Tuesday, February 23, 2016

Foreign media should aim for fairness - Prof. Eli Avraham



by Prof. Eli Avraham

Most of the foreign press has moved from unsympathetic coverage of Israel to pro-Palestinian activism, yet Israel still treats foreign correspondents with kid gloves.



Recently, members of the opposition invited representatives of the foreign media to attend a debate in a subcommittee of the Knesset Foreign Affairs and Defense Committee. The twisted portrayal of Israel in the international media is a problem that affects many Israelis from all along the political spectrum, so the invitation was nothing strange. There is a growing sense that some foreign media outlets have moved from unsympathetic coverage of Israel to activism against it, and we aren't just talking about presenting "the other side, the Palestinians," but actually distorting reality. 

There are plenty of examples: failure to cite the reasons why Israel carries out strikes in Gaza; failure to mention Hamas' rocket fire and use of civilians as human shields, or why the army fired at Palestinians who were on their way to execute a terrorist attack; ignoring the incitement on the Palestinian Authority's major channels, the PA's support for those involved in terrorism or use of European and American aid funds to support terrorists' families. These all compromise a contortion of reality and scorn for the truth and journalistic ethics. 

Presenting the Palestinian side as an innocent victim who only seeks justice and the right to self-determination is a perversion of what is actually going on. For most of the foreign media, the division is clear: Israel is bad, the Palestinians are good, and reports that [don't] support those roles don't become news articles, as an Associated Press editor who "came out of the closet" recently testified. 

The foreign media came by the hostility toward it honestly. The foreign correspondents stationed in Israel enjoy the best of both worlds. The live in a Western country, can drive 20 minutes into Judea and Samaria, report on a violent incident or a Palestinian village suffering the "indignities of occupation," and go back to the neighborhood pub in Jerusalem that same evening. In most countries where violent conflicts exist, that's not possible. What's more, the foreign media's warped version of reality has garnered almost no response from Israel, which continues to cooperate with foreign reporters even when it's been proved that the coverage is biased. It's hard to argue that these reporters aren't exploiting the total freedom of activity they are given. 
A recent editorial in the Haaretz newspaper characterized the invitation of foreign reporters to the Knesset as something unusual, but a study we conducted examining what steps various countries take to deal with problematic coverage showed that compared to other nations, Israel treats foreign correspondents with kid gloves. Many countries, including democratic ones, threaten foreign correspondents and take them to court, bar them from access to conflict area and revoke press credentials. The claim brought forth in the editorial that reporting has a negligible effect on the perception of reality is false. The media is the only way for many sectors to learn about what is happening in a conflict, and many studies have demonstrated that in the case of such dependence, the audience adopts the media's take on things. At the same time, it has been repeatedly proven that the extent to which the Israeli-Palestinian conflict is covered compared to other conflicts lost all proportion long ago. 

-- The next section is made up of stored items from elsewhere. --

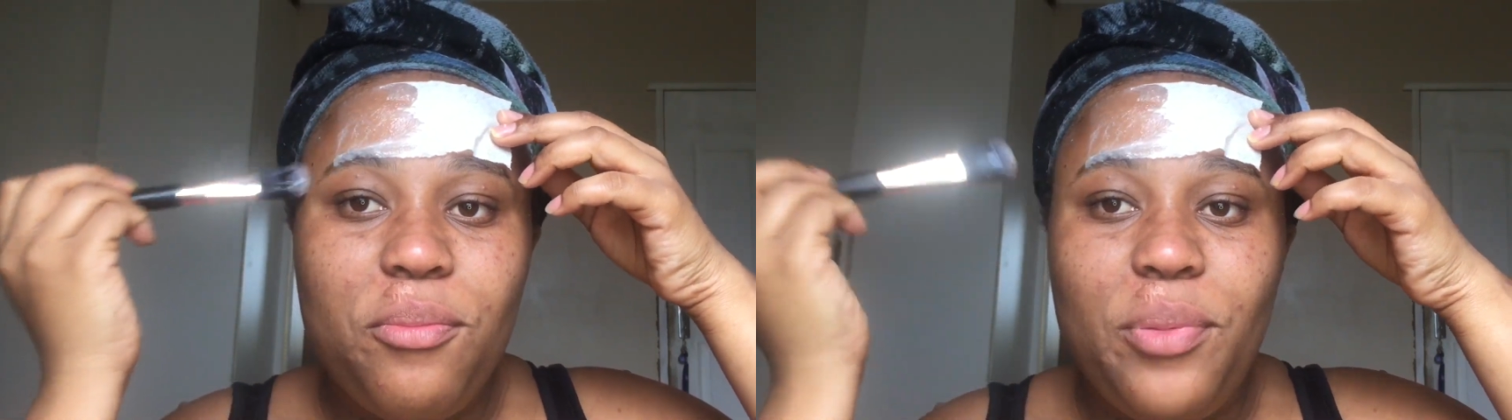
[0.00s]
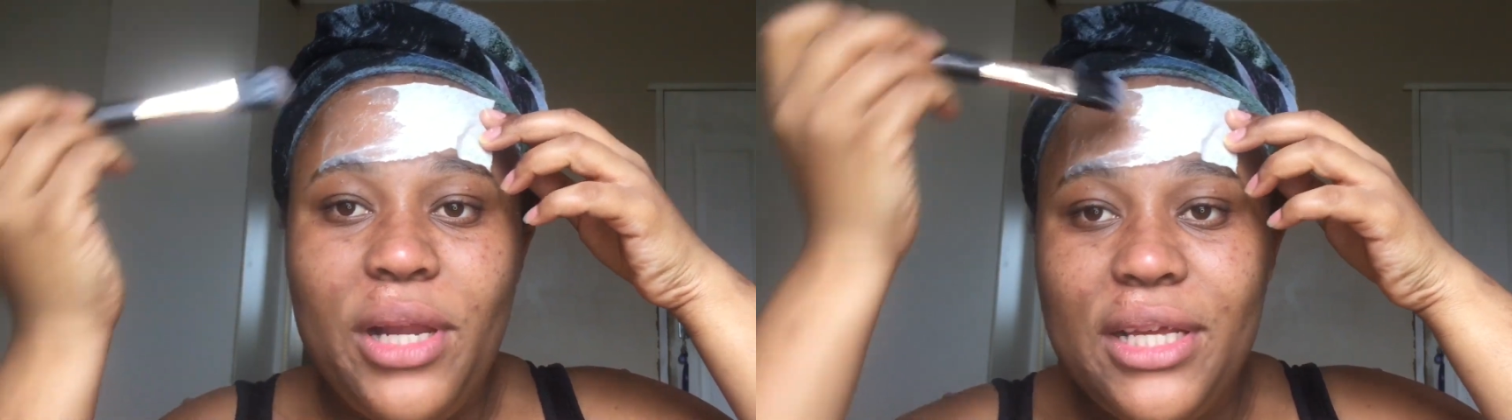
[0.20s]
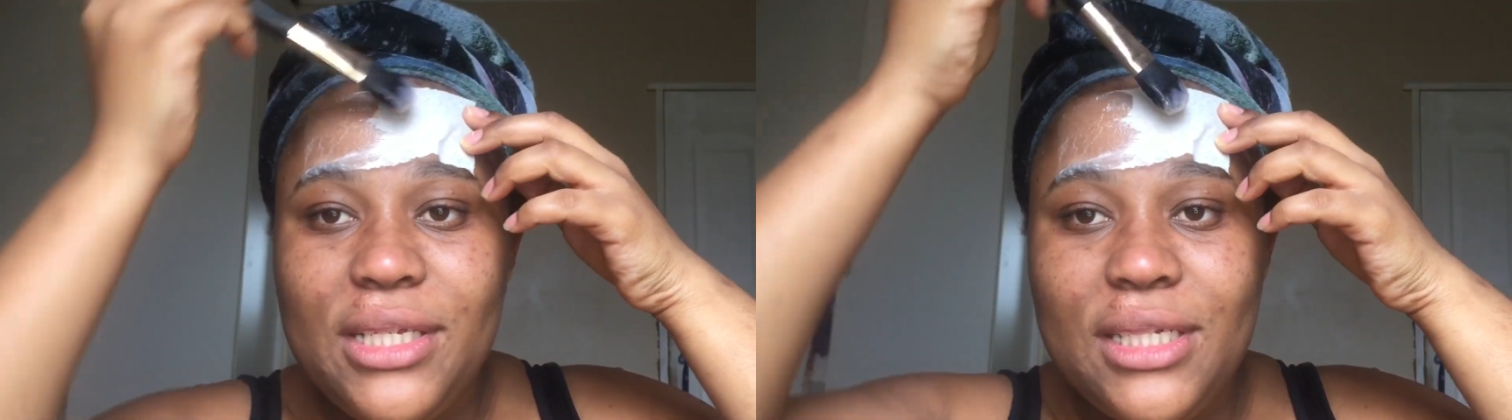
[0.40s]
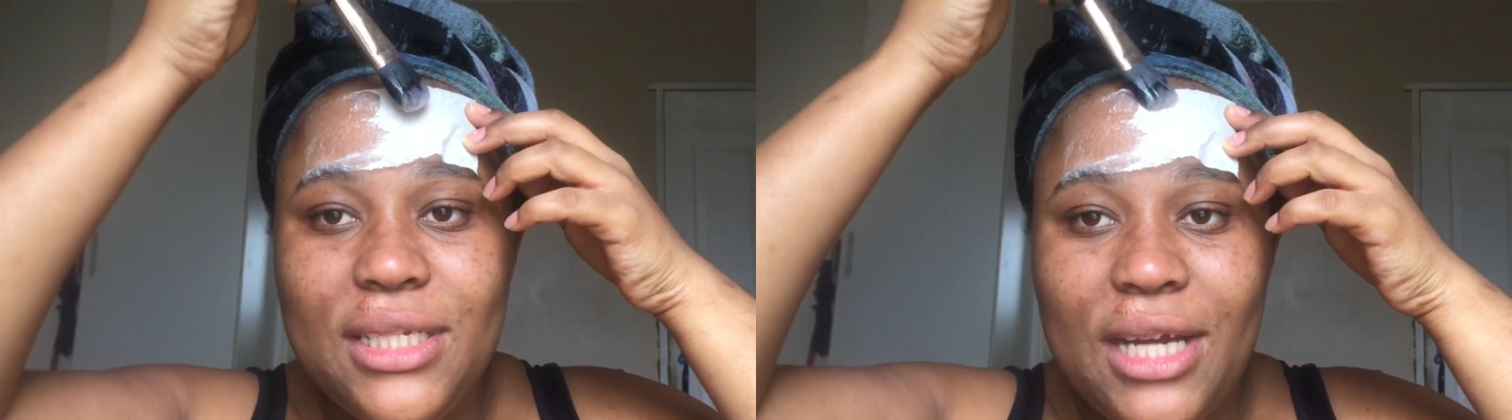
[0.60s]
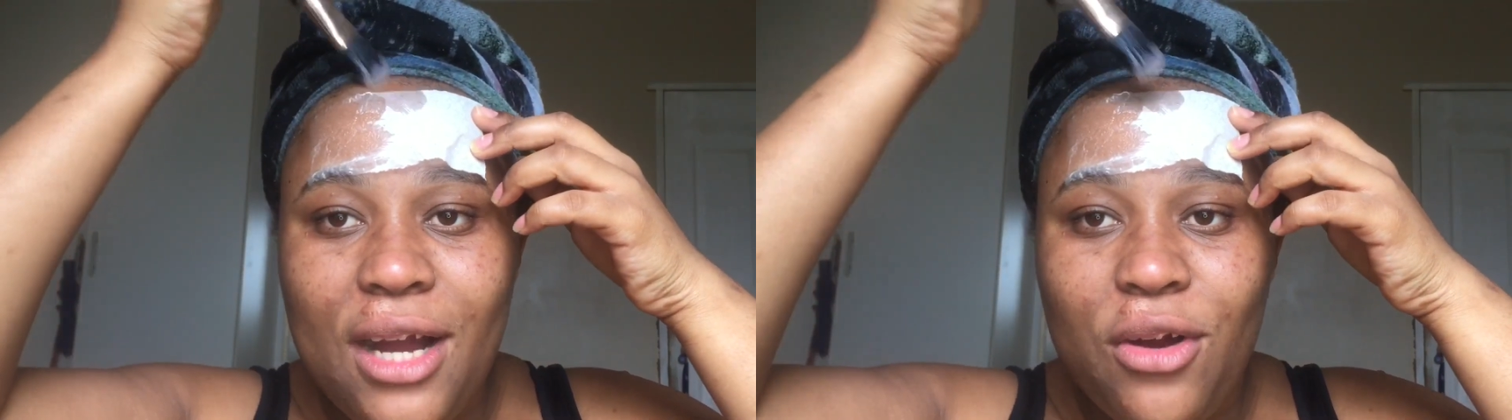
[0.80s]
place
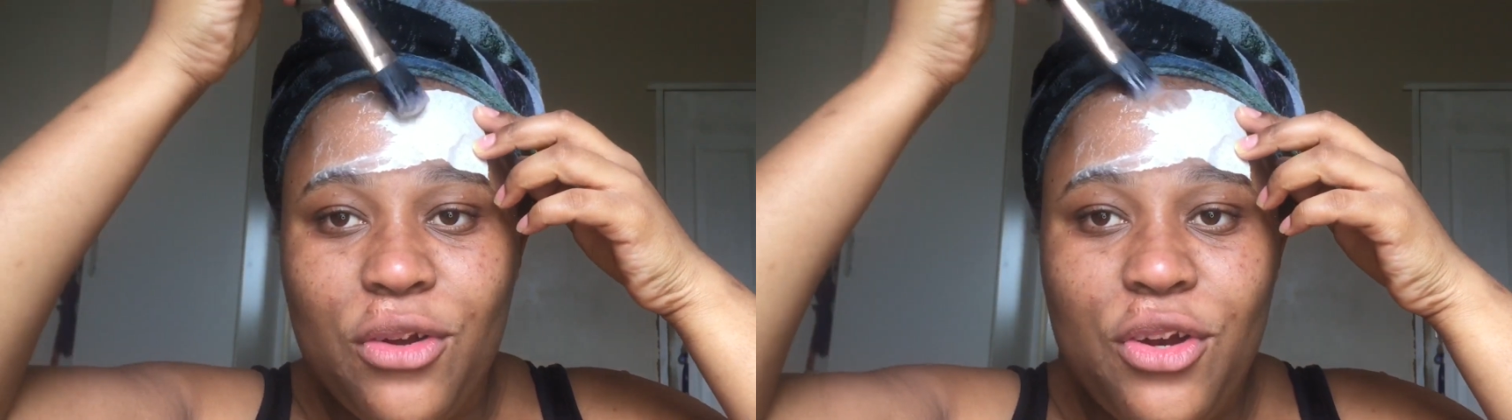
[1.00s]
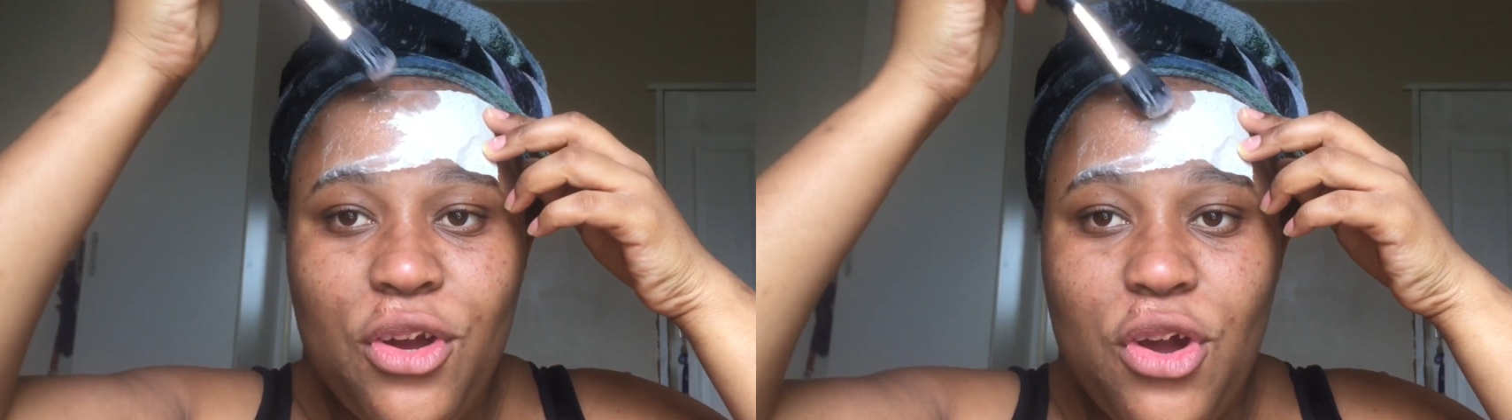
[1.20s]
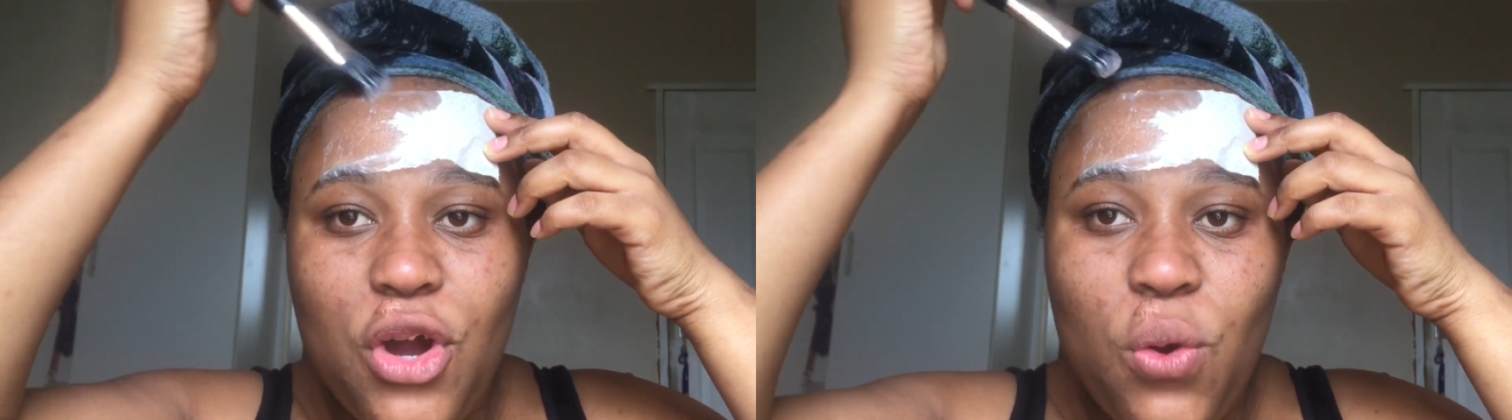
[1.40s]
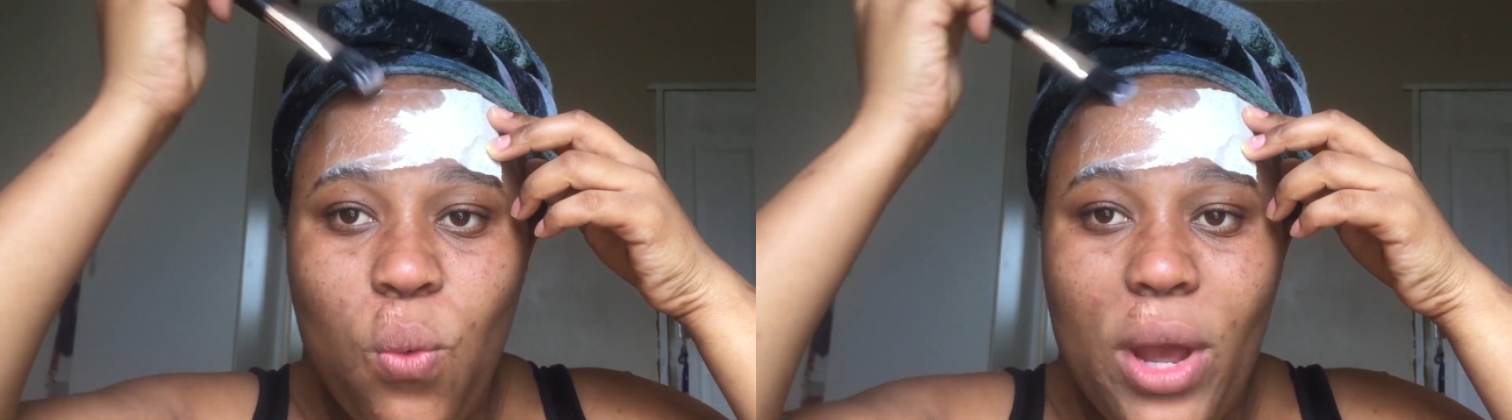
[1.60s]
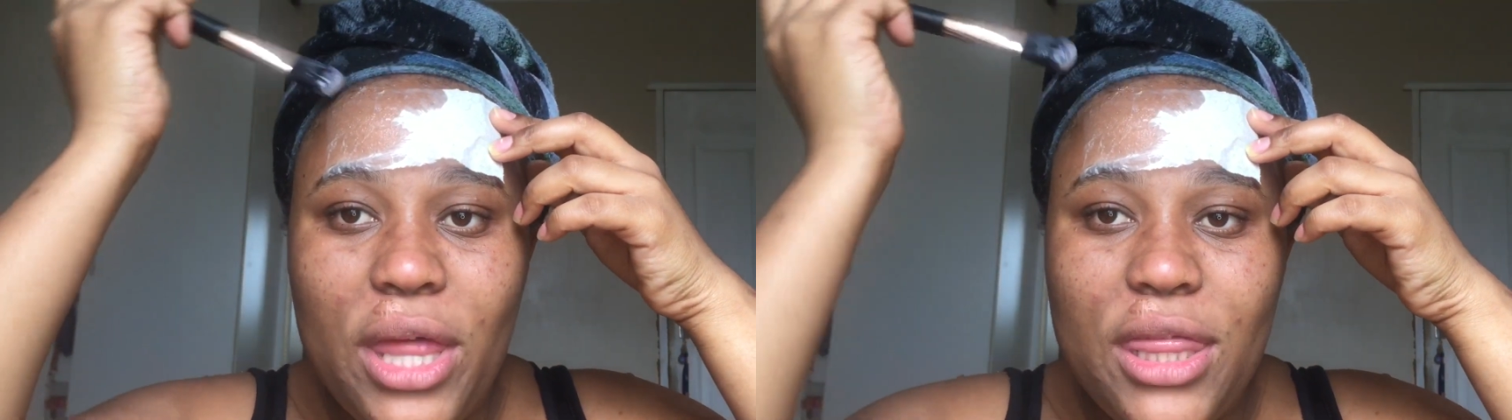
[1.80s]
it down
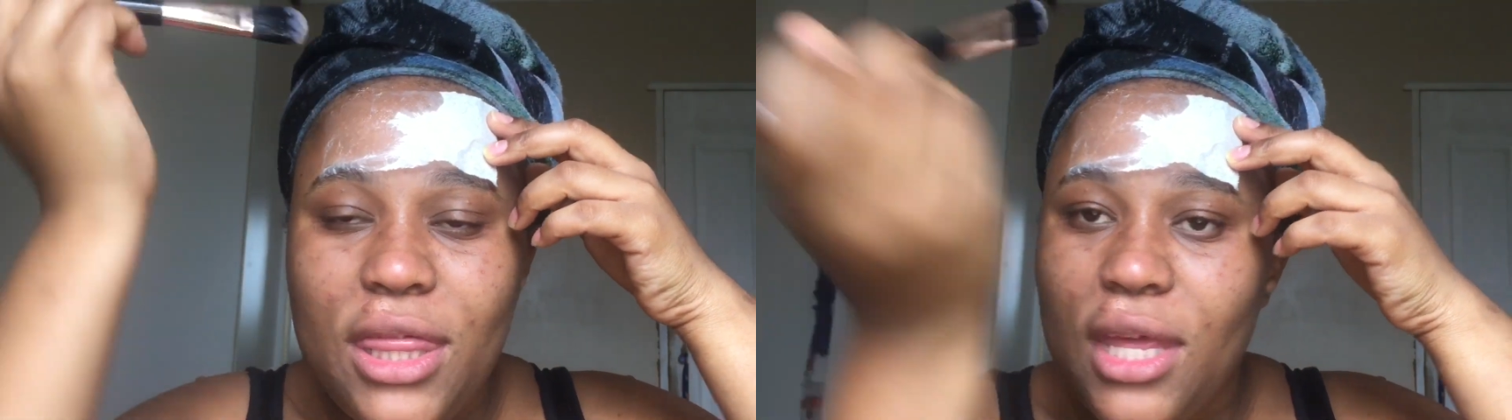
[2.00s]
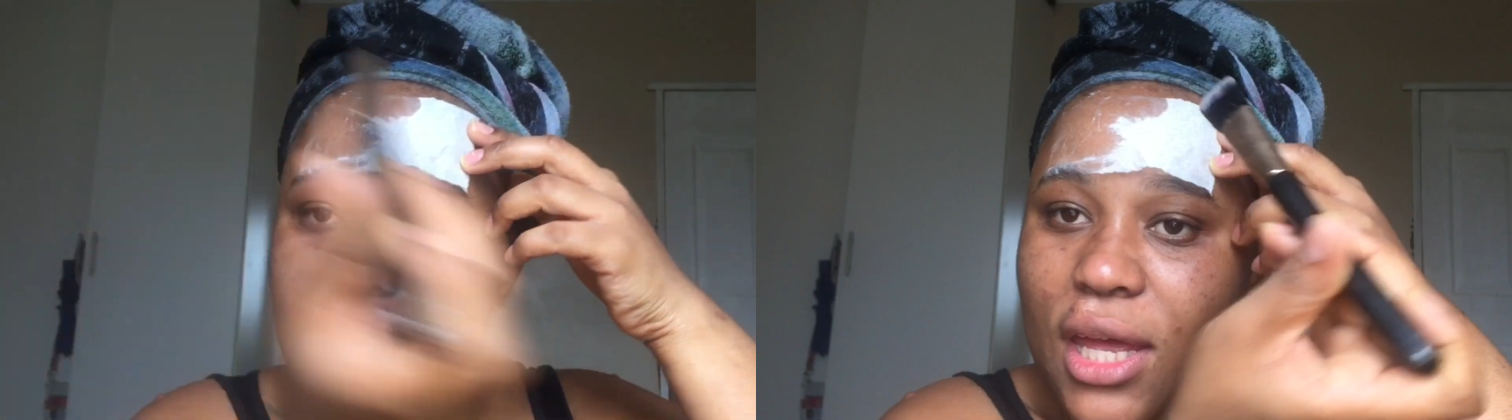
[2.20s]
with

The step taken by the committee indicates that Israel is waking up and realizing that it must change its relationship with the international media. But debates like these like don't change the reality in any appreciable way. Just like what happened with the rest of the recent debates in the Knesset about what tactics Israel could adopt to deal with the calls to boycott it, the conclusions of these debates are submitted to government bodies without any research-based proof of the claims of biased coverage, without any strategic thinking and without taking advantage of the existing academic knowledge of the subject or about other countries' collective experience. The debates serve mainly to blow off steam, and after they're over, everything reverts back to normal. 

To change the relationship, Israel has to establish an independent institution that will systematically track foreign media coverage, compare how the Israeli-Palestinian conflict is covered compared to other asymmetric conflicts, use worldwide research on media bias, and, most important, cooperate with civil society. And the sooner the better. 


Eli Avraham is a lecturer in media studies and head of the Comper Interdisciplinary Center for the Study of Anti-Semitism and Racism at the University of Haifa.